BEGIN

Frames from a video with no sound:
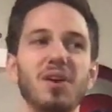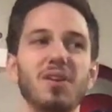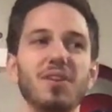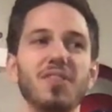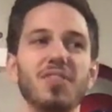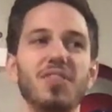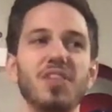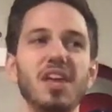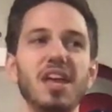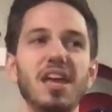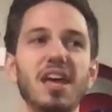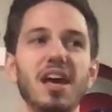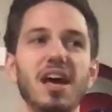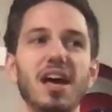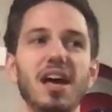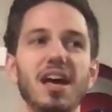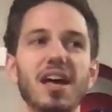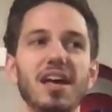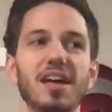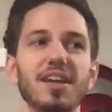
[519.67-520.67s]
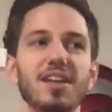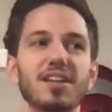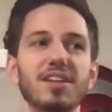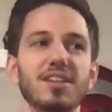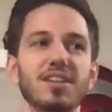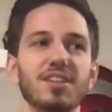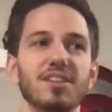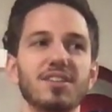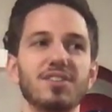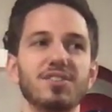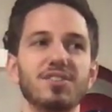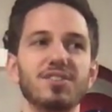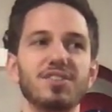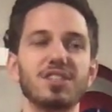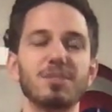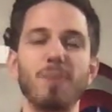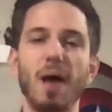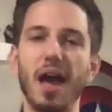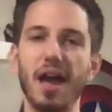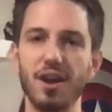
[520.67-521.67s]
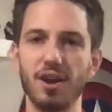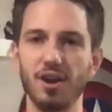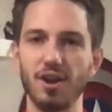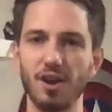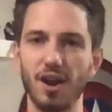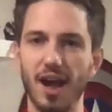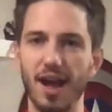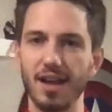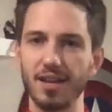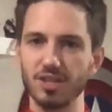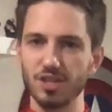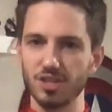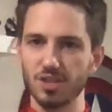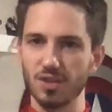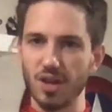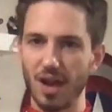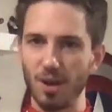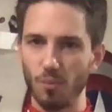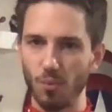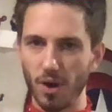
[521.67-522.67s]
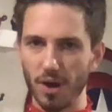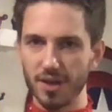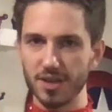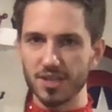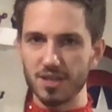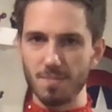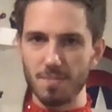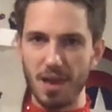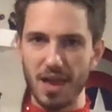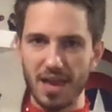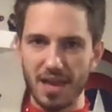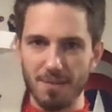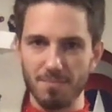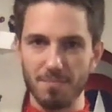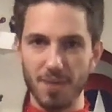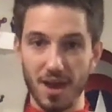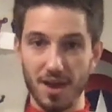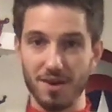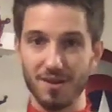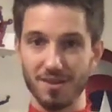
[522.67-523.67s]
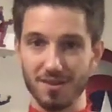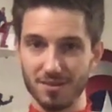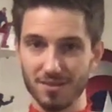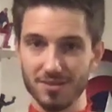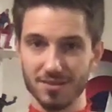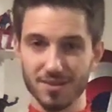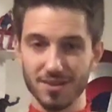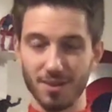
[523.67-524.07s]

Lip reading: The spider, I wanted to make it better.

END
BEGIN

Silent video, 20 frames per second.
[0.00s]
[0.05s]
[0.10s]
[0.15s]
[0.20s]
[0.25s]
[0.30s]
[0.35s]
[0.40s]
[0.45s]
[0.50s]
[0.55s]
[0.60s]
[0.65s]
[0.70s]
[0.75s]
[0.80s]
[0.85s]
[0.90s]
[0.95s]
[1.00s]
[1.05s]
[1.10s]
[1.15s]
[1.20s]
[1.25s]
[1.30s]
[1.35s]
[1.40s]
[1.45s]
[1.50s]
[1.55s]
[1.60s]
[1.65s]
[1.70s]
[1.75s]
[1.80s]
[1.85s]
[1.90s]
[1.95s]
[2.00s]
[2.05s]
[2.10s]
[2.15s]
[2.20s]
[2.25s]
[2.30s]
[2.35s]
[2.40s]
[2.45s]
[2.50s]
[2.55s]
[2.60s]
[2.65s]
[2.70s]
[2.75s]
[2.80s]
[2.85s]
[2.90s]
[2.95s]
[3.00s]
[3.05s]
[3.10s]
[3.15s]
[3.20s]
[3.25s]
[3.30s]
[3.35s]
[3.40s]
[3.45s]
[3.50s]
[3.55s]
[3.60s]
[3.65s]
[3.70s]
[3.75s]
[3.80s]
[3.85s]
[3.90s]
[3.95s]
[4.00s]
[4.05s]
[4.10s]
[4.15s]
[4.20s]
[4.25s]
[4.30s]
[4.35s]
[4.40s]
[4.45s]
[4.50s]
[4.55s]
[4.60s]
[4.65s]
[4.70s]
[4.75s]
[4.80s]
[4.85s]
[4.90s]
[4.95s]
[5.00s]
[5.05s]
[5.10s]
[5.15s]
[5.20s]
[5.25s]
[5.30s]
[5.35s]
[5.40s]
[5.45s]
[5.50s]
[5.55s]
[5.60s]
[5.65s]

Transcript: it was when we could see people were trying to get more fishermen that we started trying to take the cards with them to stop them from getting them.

END

EXERCISE GOAL: Every line in the listing above that mentions "from" should be returned.

RESULT FOR THIS TASK:
Frames from a video with no sound:
Transcript: it was when we could see people were trying to get more fishermen that we started trying to take the cards with them to stop them from getting them.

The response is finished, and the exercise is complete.